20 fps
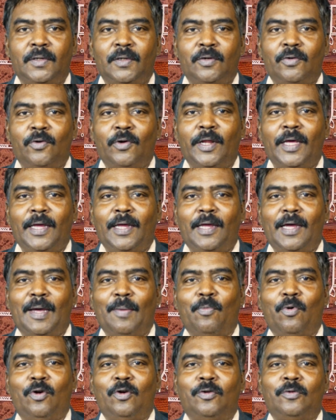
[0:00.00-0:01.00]
Today I'm
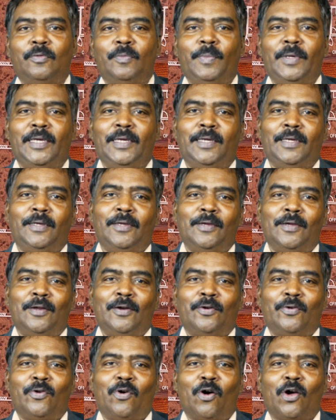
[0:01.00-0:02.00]
going to be
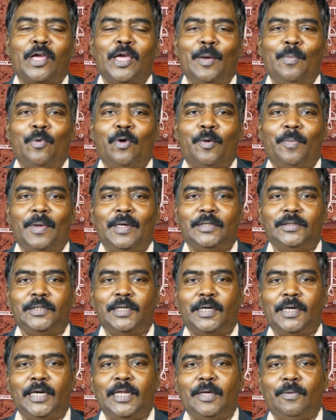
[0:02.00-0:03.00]
talking about my
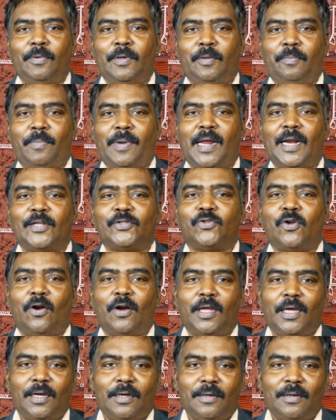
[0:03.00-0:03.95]
journey with Panasonic.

WHAT THE EXERCISE ASKS: Write out the full listing verbatim, excluding its pictures.

RESPONSE TO THE TASK:
20 fps
[0:00.00-0:01.00]
Today I'm
[0:01.00-0:02.00]
going to be
[0:02.00-0:03.00]
talking about my
[0:03.00-0:03.95]
journey with Panasonic.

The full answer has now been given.